Saved data entries
● ● ● ● ●

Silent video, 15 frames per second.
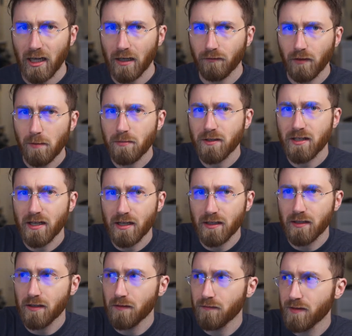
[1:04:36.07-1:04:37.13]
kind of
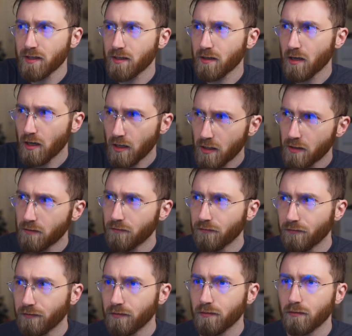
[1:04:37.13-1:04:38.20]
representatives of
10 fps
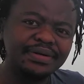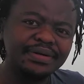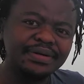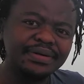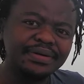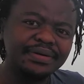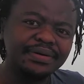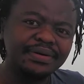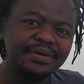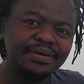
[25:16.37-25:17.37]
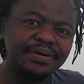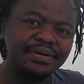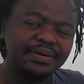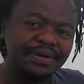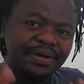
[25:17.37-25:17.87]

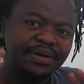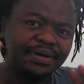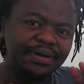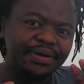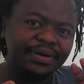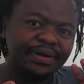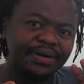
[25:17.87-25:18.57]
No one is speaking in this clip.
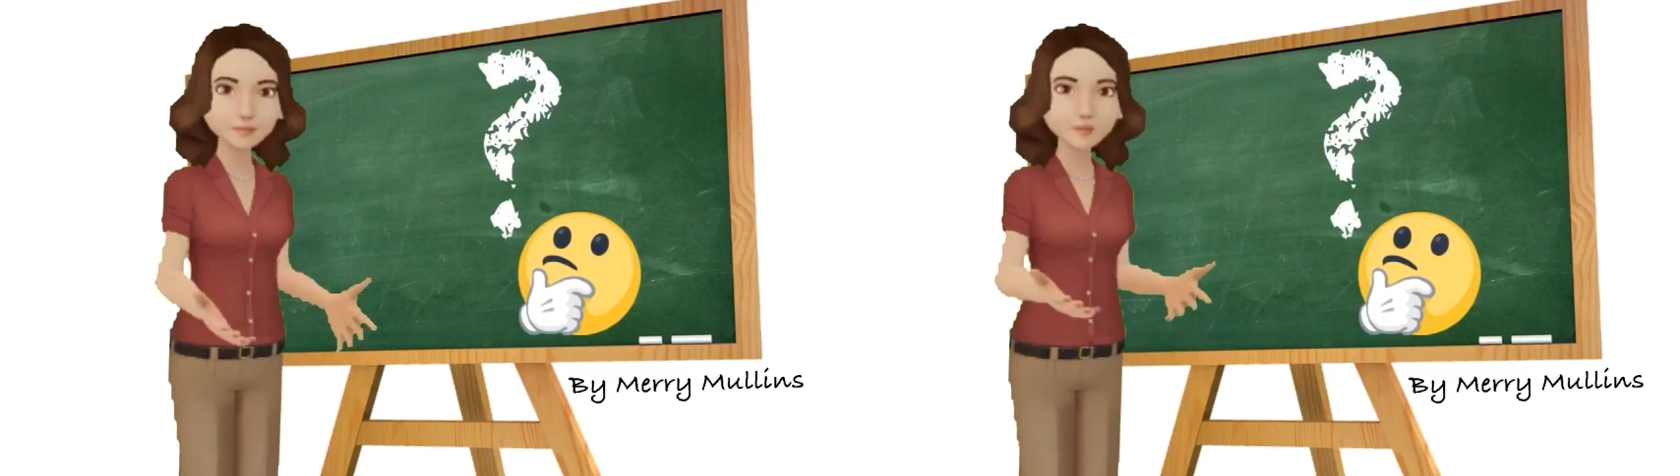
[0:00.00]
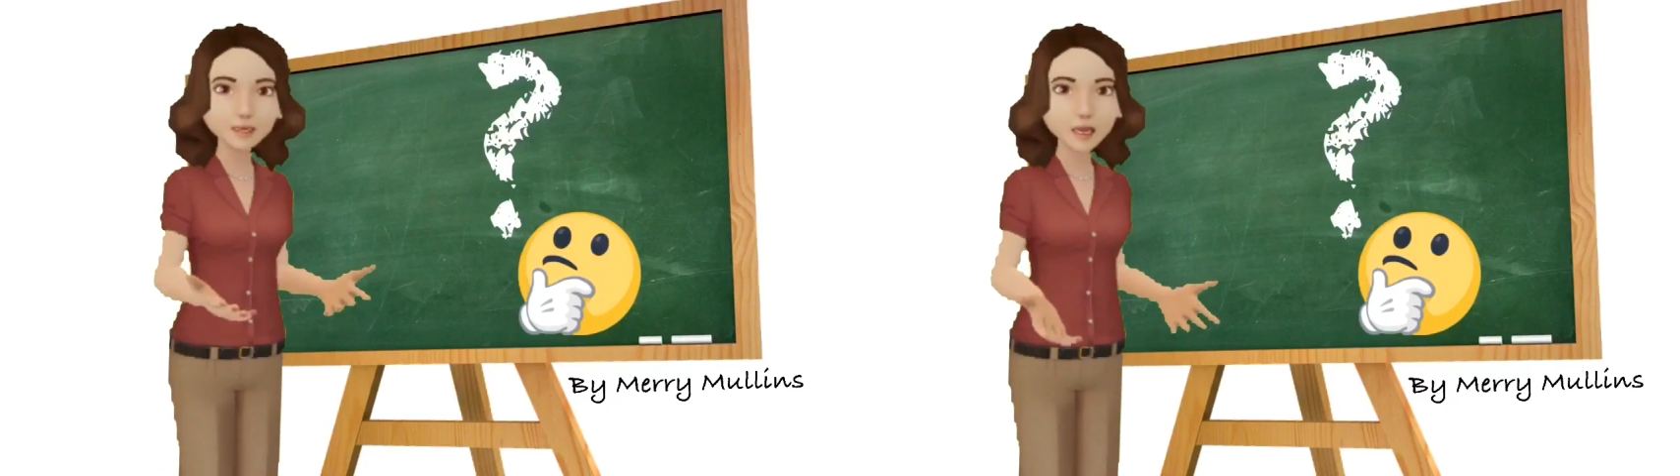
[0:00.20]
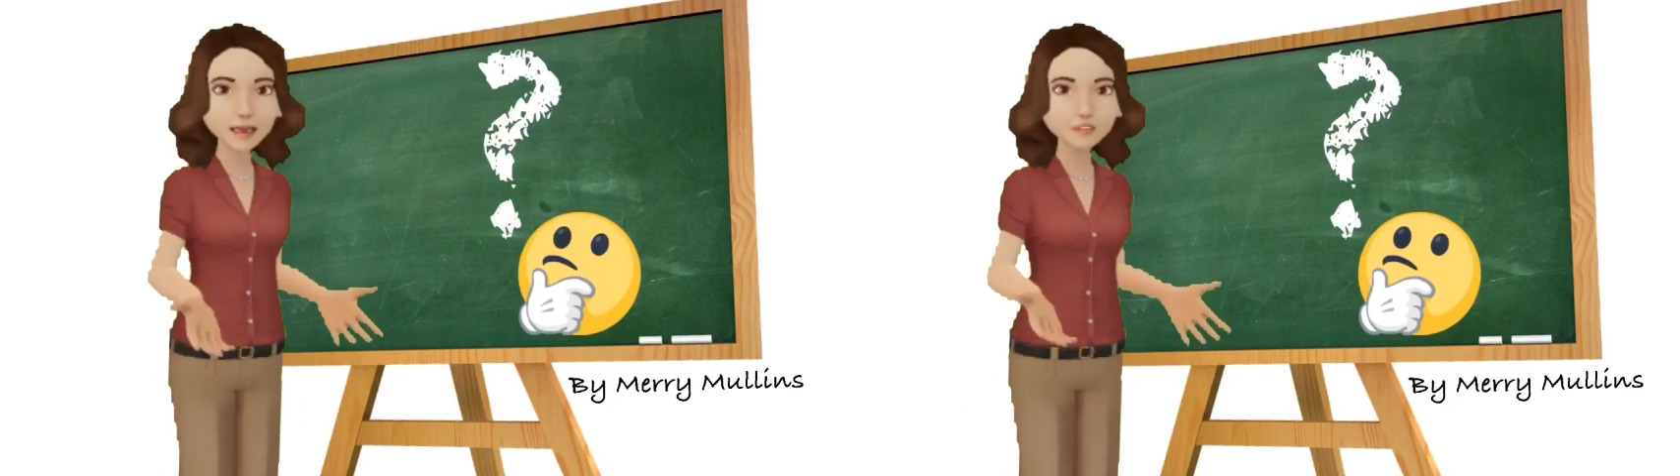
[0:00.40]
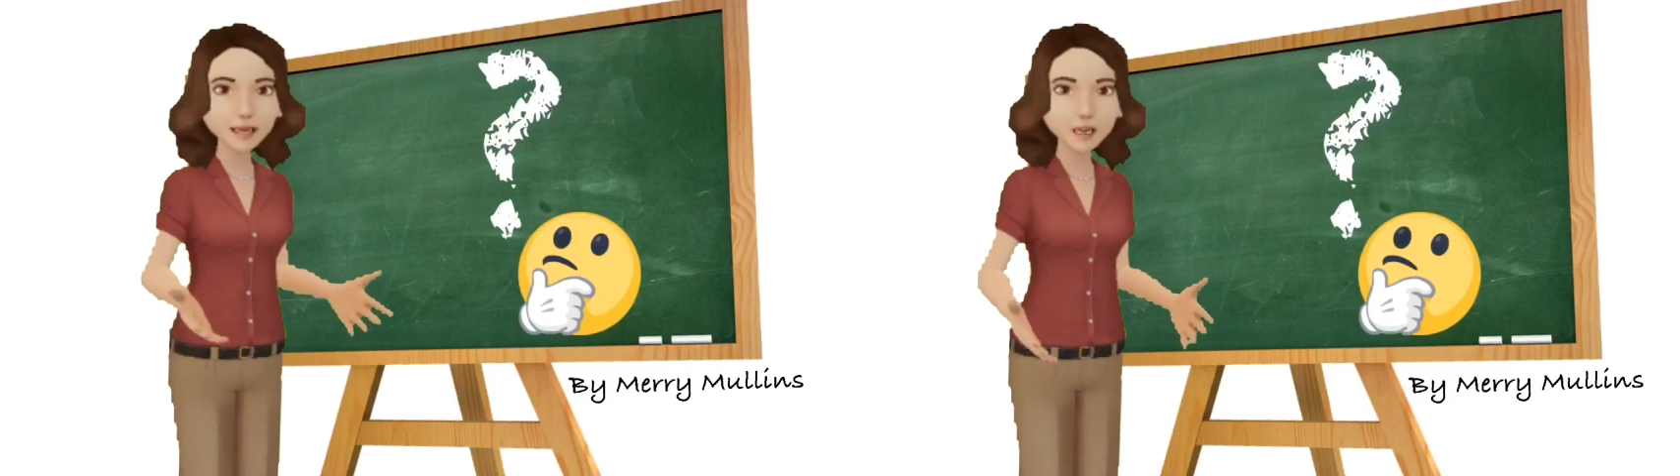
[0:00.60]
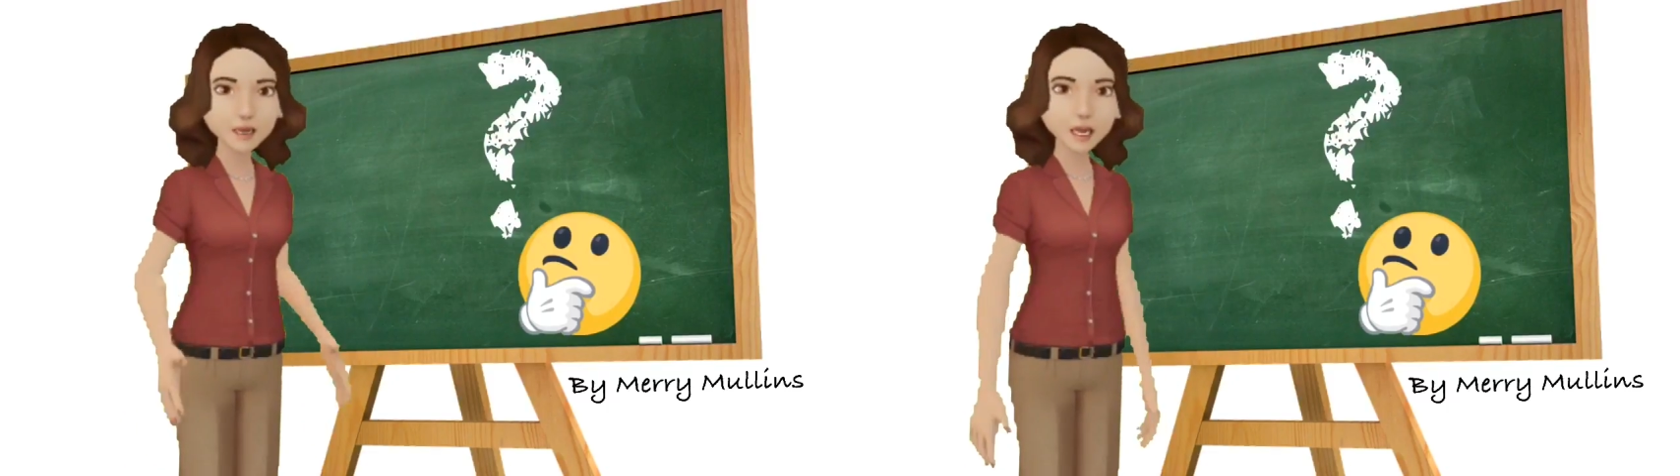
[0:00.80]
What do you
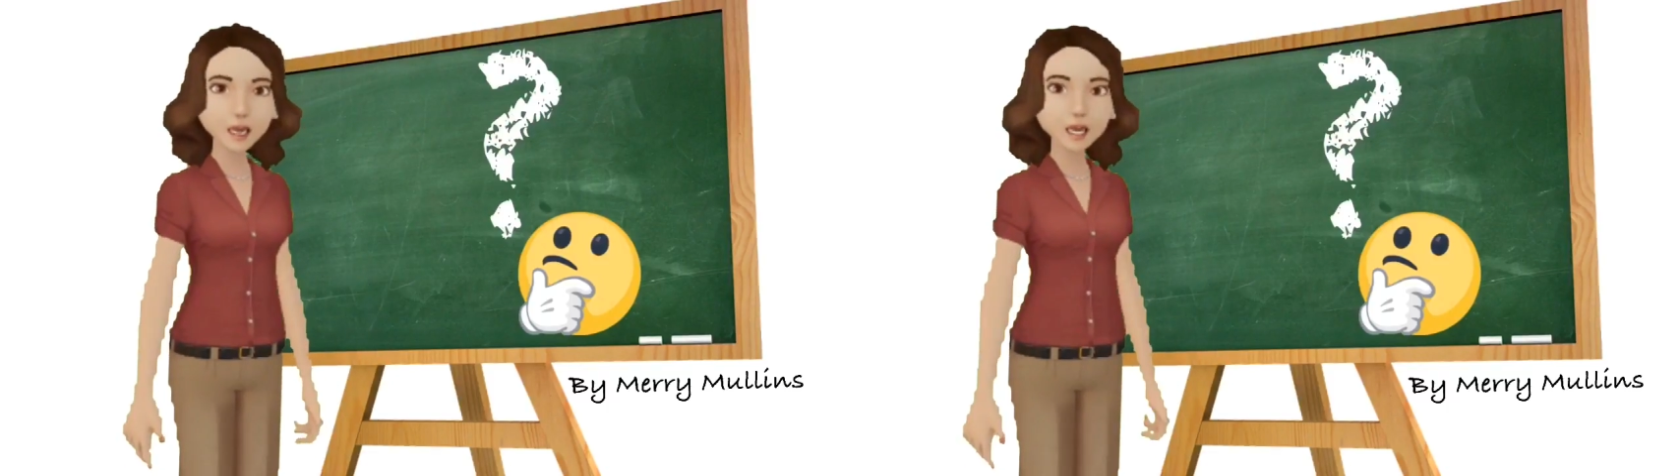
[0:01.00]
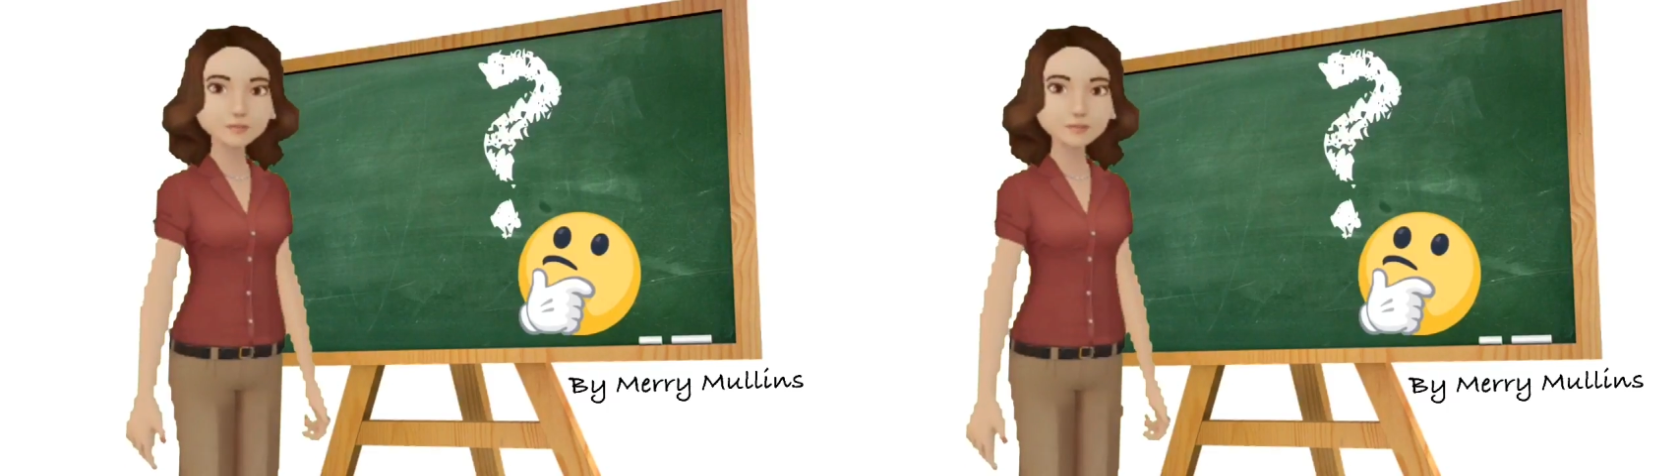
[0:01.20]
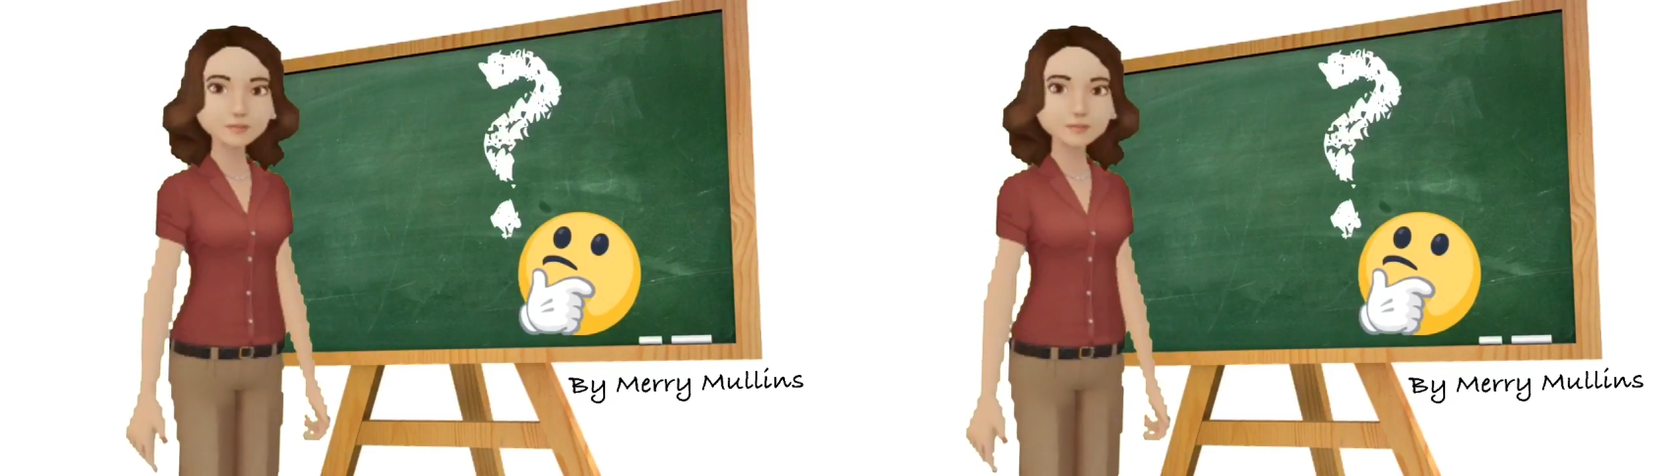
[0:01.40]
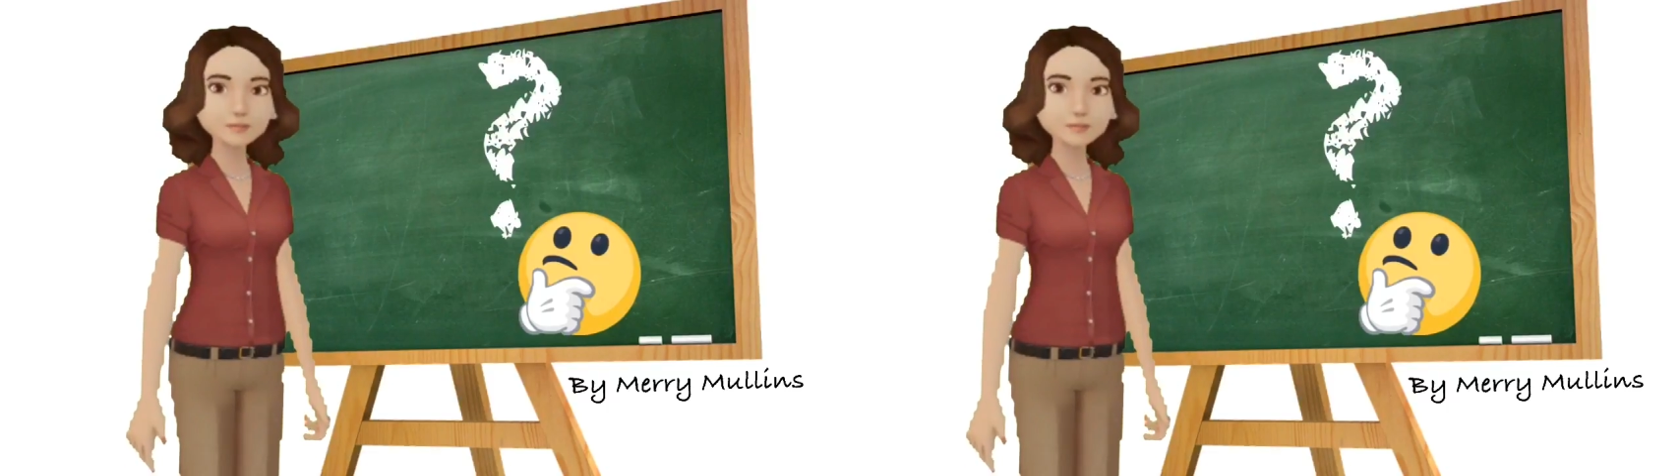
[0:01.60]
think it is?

● ● ● ● ●

WHAT TO WORK ON
Set every line of the records down again exactly, and exclude all pictures.

YOUR RESPONSE
Silent video, 15 frames per second.
[1:04:36.07-1:04:37.13]
kind of
[1:04:37.13-1:04:38.20]
representatives of
10 fps
[25:16.37-25:17.37]
[25:17.37-25:17.87]

[25:17.87-25:18.57]
No one is speaking in this clip.
[0:00.00]
[0:00.20]
[0:00.40]
[0:00.60]
[0:00.80]
What do you
[0:01.00]
[0:01.20]
[0:01.40]
[0:01.60]
think it is?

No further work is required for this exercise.